[TASK DATA]

####

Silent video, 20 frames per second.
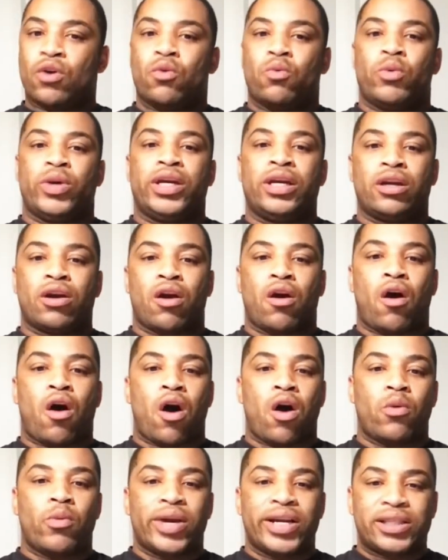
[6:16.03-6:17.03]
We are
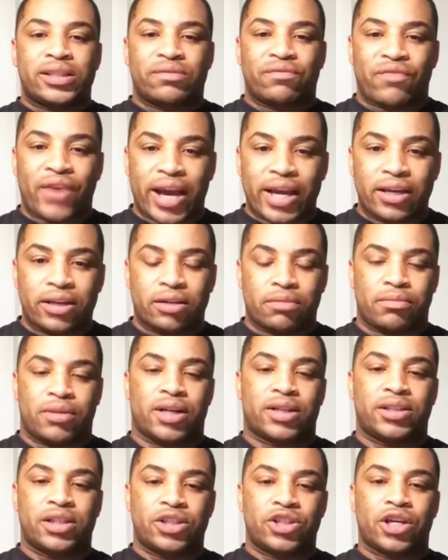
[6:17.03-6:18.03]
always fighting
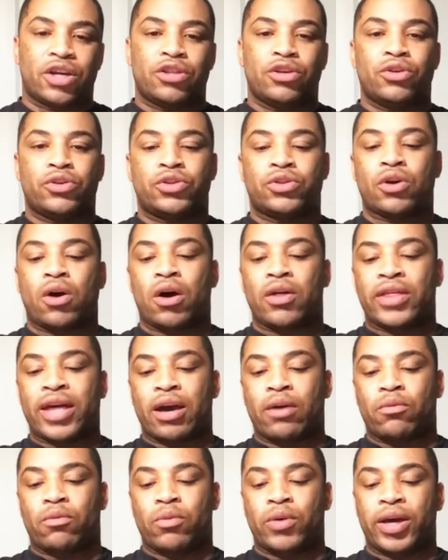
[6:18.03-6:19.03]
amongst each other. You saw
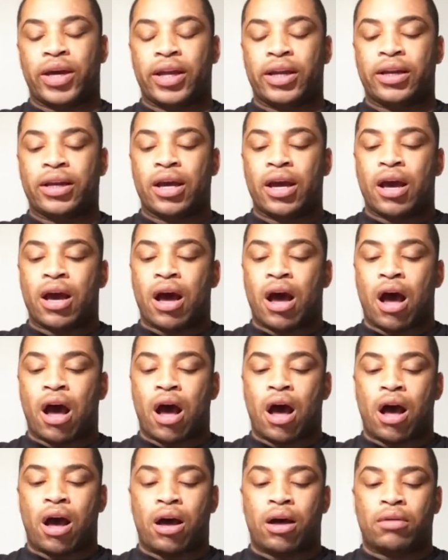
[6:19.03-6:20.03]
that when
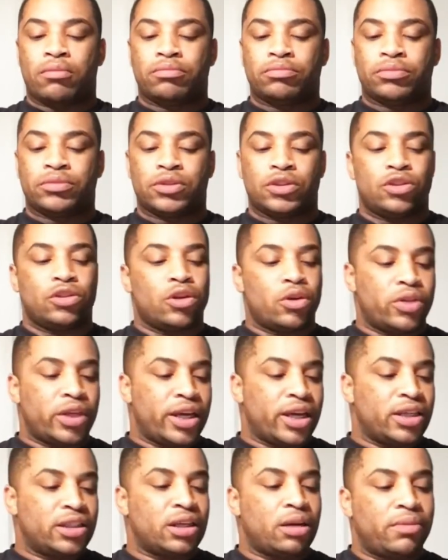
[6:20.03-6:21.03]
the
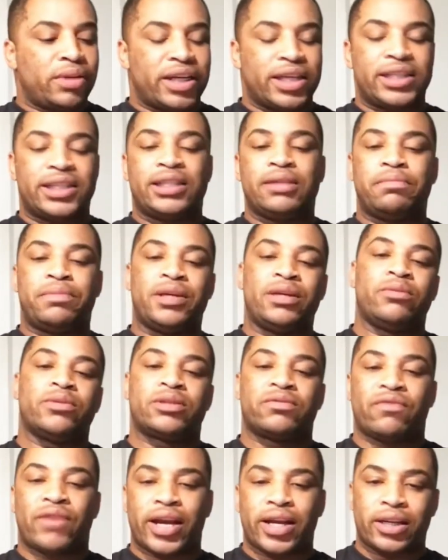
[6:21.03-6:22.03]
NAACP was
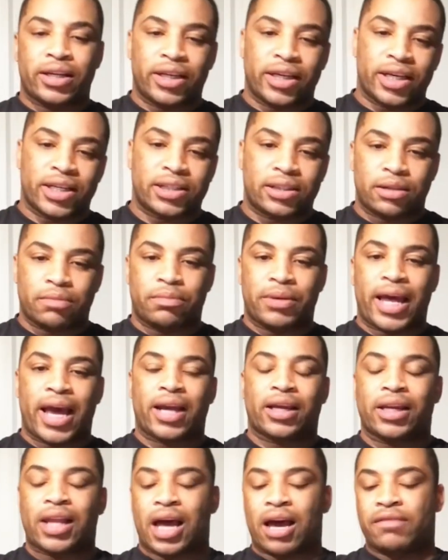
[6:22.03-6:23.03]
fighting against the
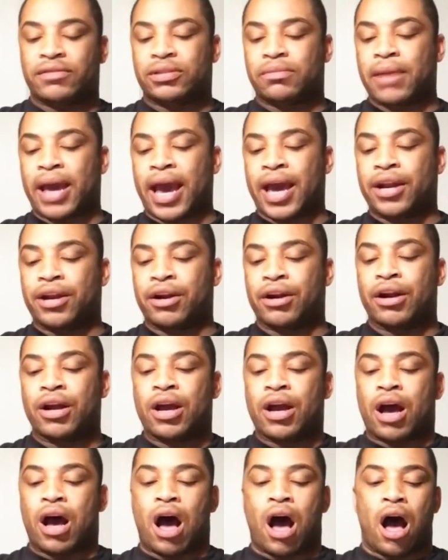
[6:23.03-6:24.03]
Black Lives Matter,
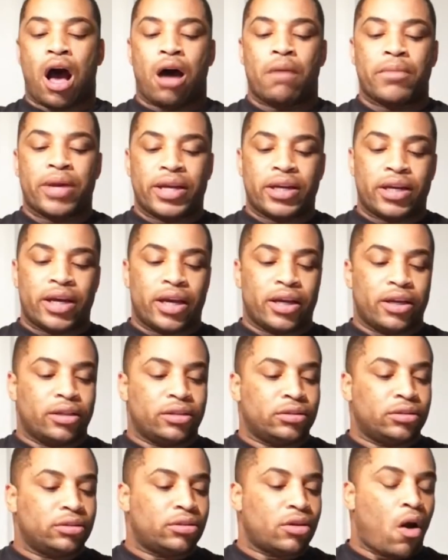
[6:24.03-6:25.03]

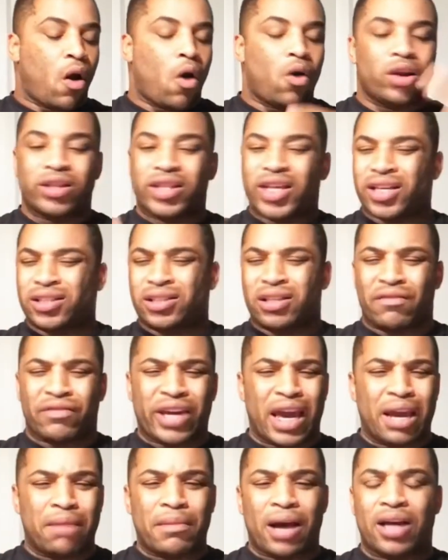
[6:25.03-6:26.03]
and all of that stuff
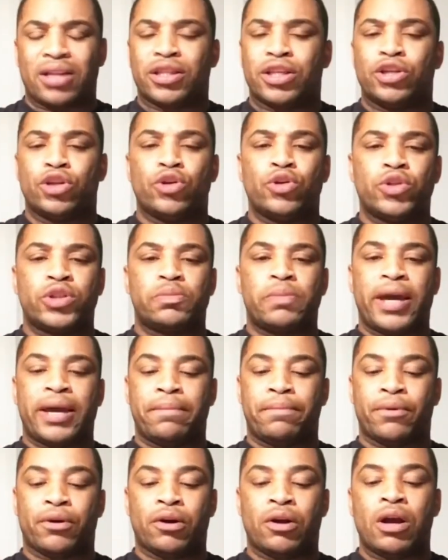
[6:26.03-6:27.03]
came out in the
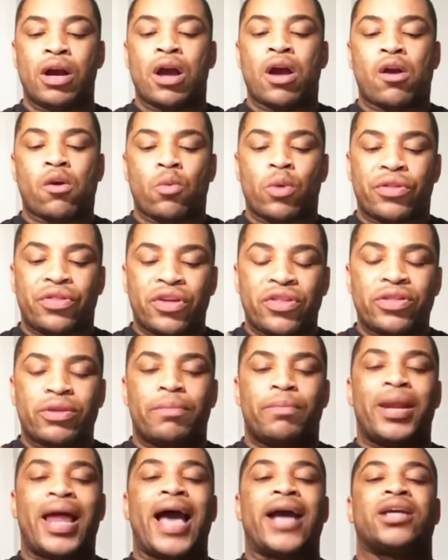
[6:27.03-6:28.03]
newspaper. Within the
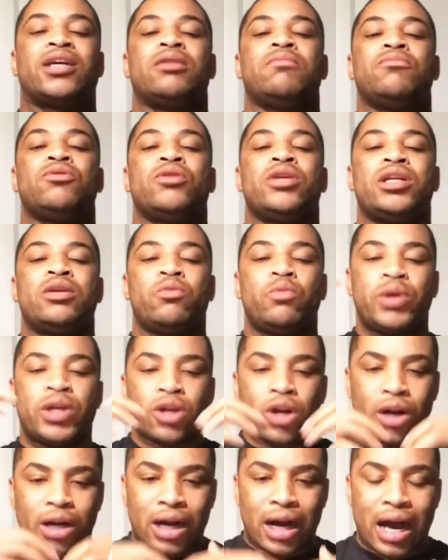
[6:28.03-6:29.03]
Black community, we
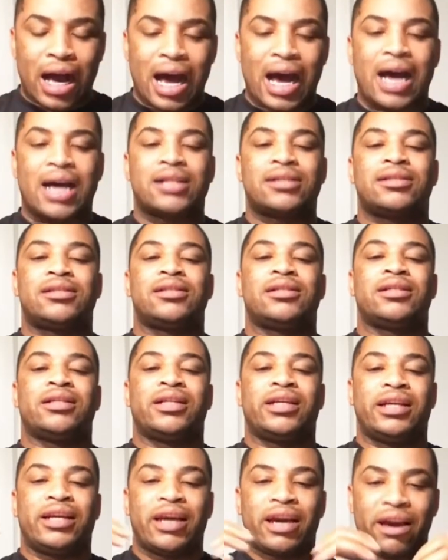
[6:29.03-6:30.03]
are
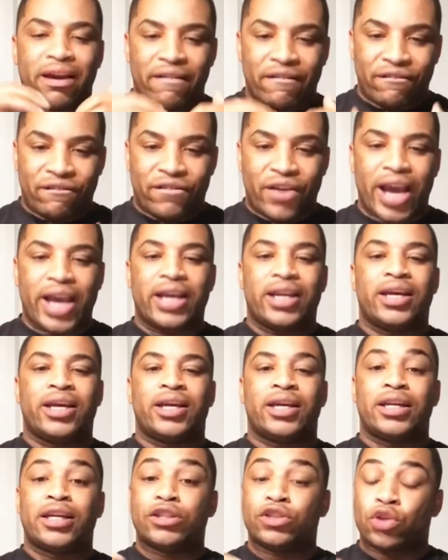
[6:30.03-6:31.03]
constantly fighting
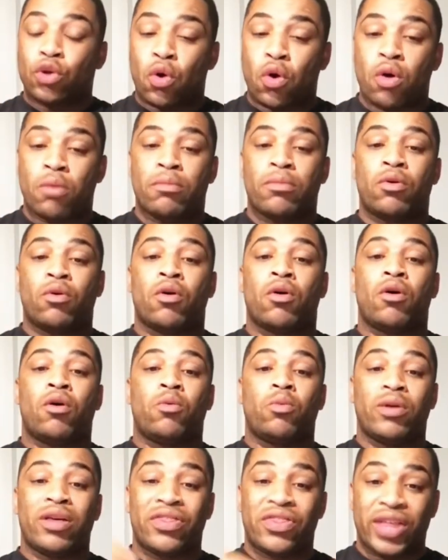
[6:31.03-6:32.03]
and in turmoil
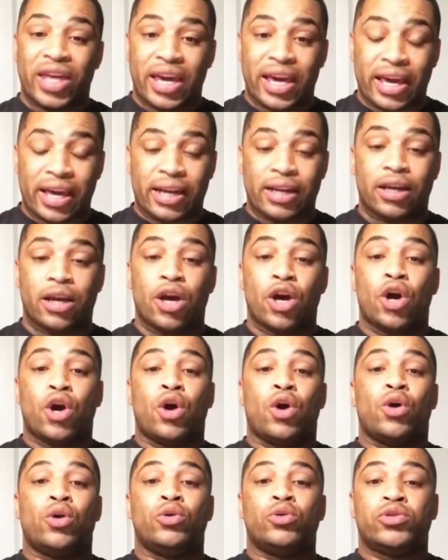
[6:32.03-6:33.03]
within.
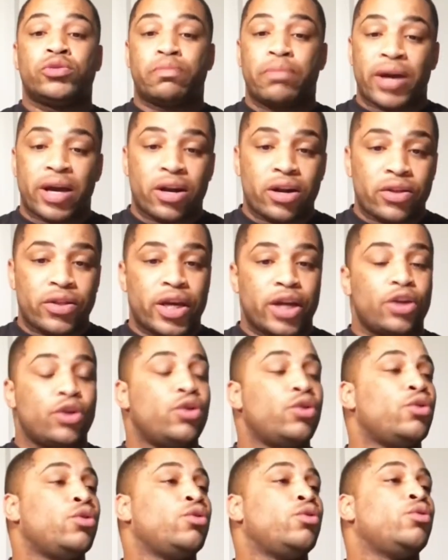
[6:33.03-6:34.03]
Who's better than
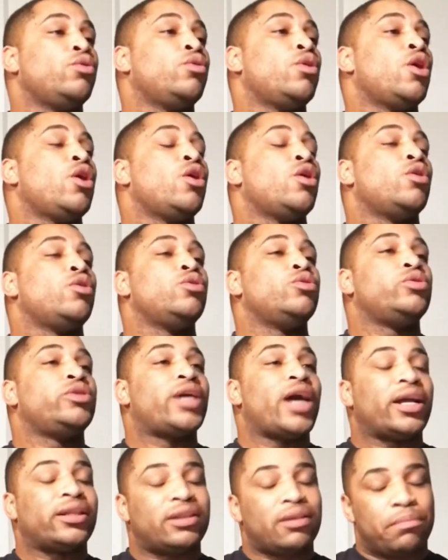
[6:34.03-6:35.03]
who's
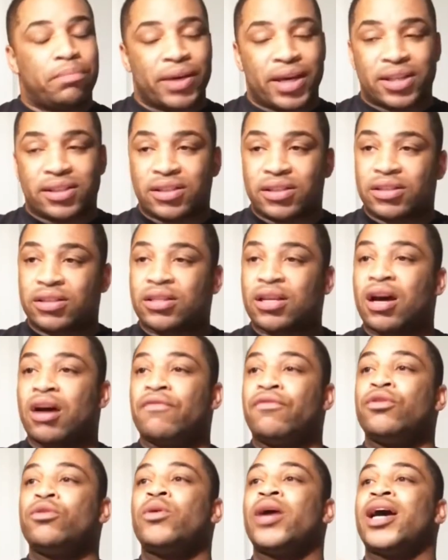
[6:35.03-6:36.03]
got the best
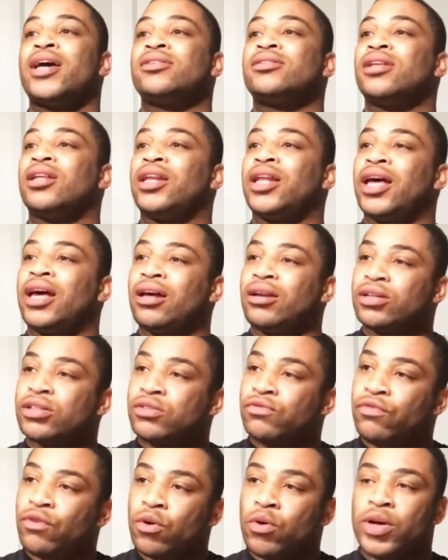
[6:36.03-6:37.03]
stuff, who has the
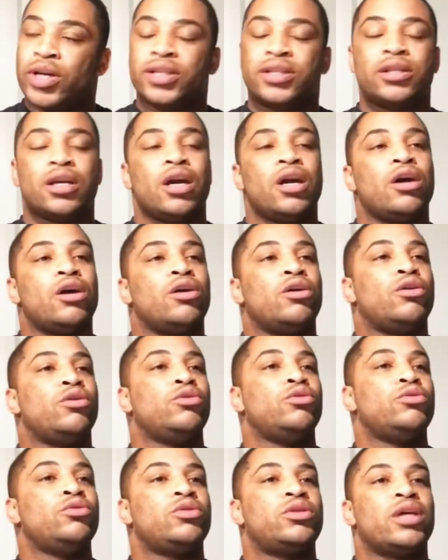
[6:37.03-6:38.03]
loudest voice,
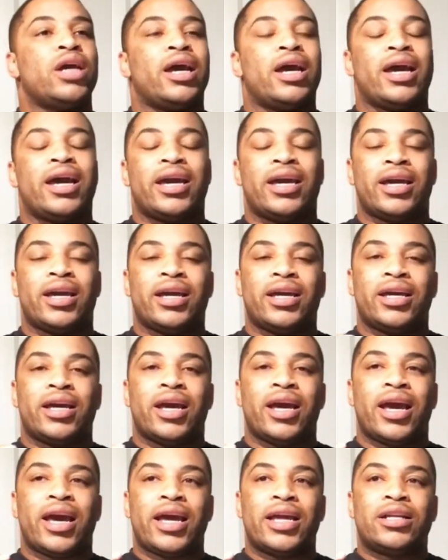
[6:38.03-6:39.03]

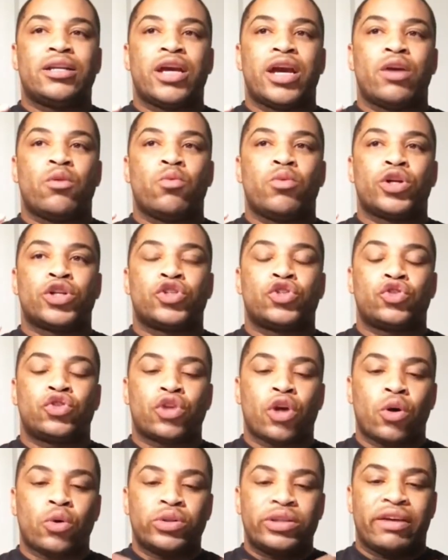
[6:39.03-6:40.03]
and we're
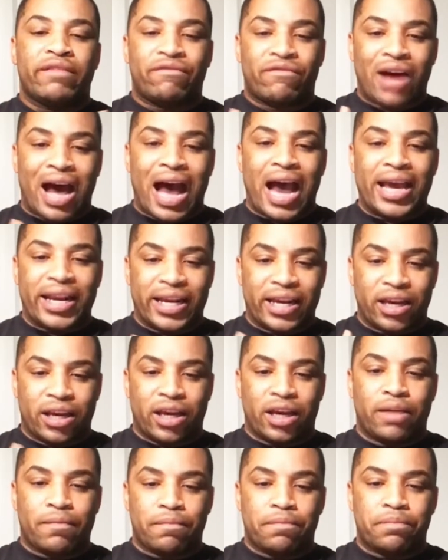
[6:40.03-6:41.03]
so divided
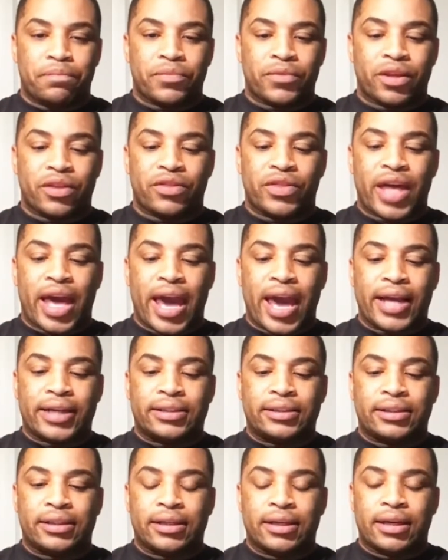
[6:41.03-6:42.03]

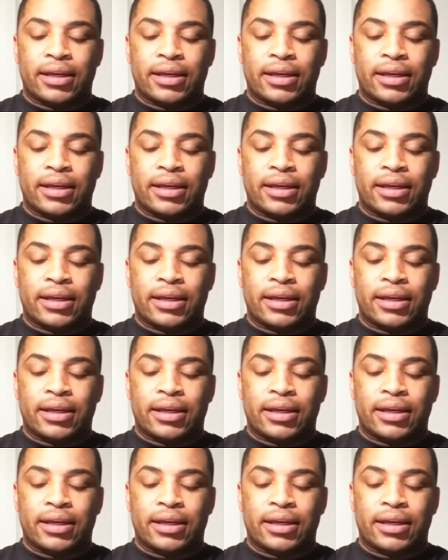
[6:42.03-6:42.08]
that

####

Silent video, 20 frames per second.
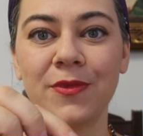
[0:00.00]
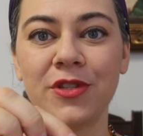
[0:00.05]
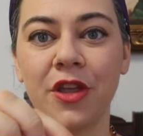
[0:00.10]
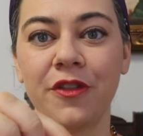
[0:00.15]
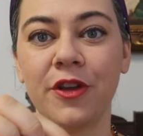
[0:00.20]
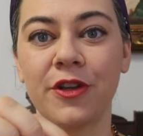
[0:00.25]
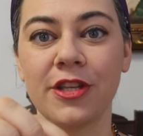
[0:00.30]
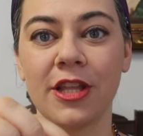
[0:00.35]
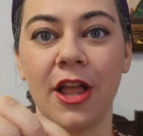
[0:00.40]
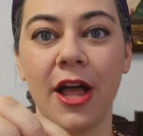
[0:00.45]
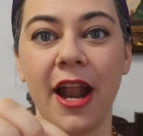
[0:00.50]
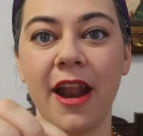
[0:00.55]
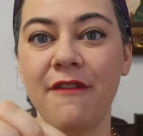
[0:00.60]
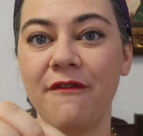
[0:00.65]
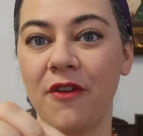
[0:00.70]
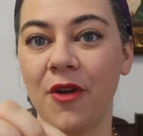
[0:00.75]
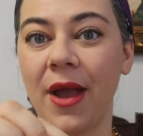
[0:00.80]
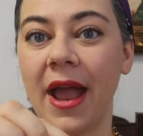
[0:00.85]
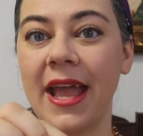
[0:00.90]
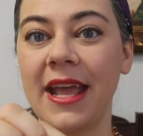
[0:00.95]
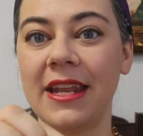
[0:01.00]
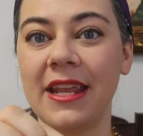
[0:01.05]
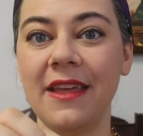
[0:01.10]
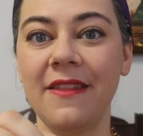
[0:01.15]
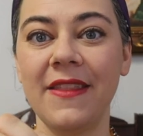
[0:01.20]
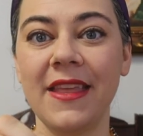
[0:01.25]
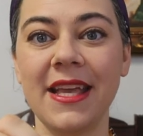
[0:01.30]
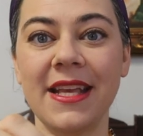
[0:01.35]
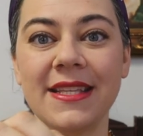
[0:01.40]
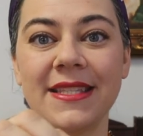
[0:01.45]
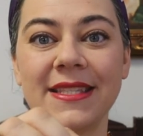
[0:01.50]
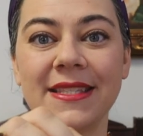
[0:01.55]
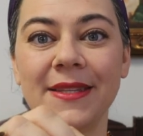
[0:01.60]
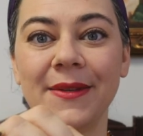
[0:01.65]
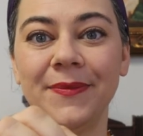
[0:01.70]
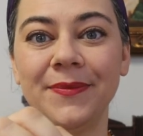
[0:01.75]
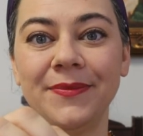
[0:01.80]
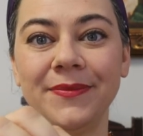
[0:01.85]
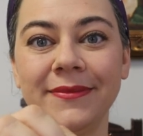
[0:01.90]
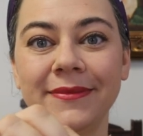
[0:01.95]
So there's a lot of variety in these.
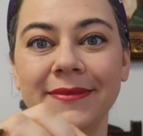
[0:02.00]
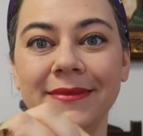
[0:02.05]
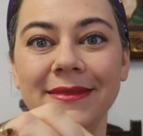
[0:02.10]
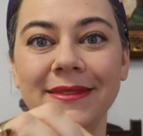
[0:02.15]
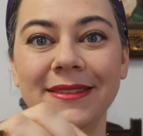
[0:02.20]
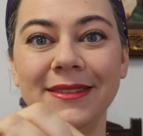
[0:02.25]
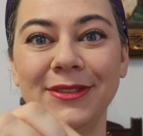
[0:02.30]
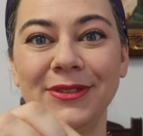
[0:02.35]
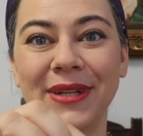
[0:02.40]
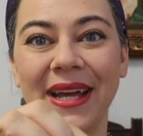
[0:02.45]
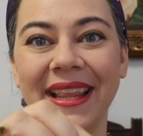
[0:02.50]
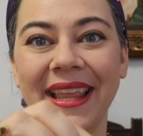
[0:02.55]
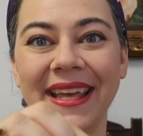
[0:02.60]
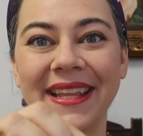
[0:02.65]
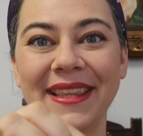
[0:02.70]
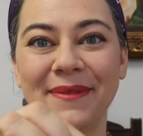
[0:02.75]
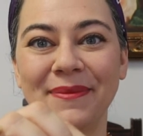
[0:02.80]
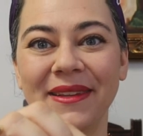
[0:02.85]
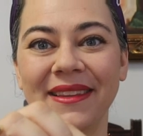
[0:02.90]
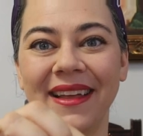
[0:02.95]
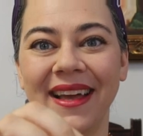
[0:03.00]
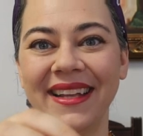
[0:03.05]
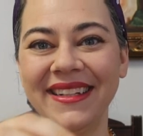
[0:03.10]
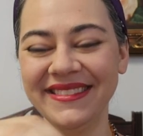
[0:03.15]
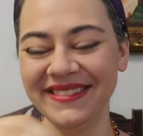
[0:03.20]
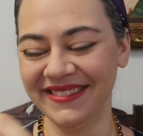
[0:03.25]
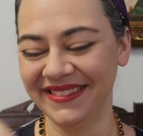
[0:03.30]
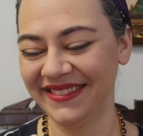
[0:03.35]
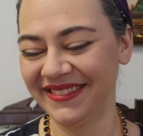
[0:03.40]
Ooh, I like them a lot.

####

[TASK REQUIREMENTS] Transcribe only the lines above that start at the line containing "[6:26.03-6:27.03]" and end at the line containing "[6:41.03-6:42.03]". Omit pictures.

[RESULT OF THE EXERCISE]
[6:26.03-6:27.03]
came out in the
[6:27.03-6:28.03]
newspaper. Within the
[6:28.03-6:29.03]
Black community, we
[6:29.03-6:30.03]
are
[6:30.03-6:31.03]
constantly fighting
[6:31.03-6:32.03]
and in turmoil
[6:32.03-6:33.03]
within.
[6:33.03-6:34.03]
Who's better than
[6:34.03-6:35.03]
who's
[6:35.03-6:36.03]
got the best
[6:36.03-6:37.03]
stuff, who has the
[6:37.03-6:38.03]
loudest voice,
[6:38.03-6:39.03]

[6:39.03-6:40.03]
and we're
[6:40.03-6:41.03]
so divided
[6:41.03-6:42.03]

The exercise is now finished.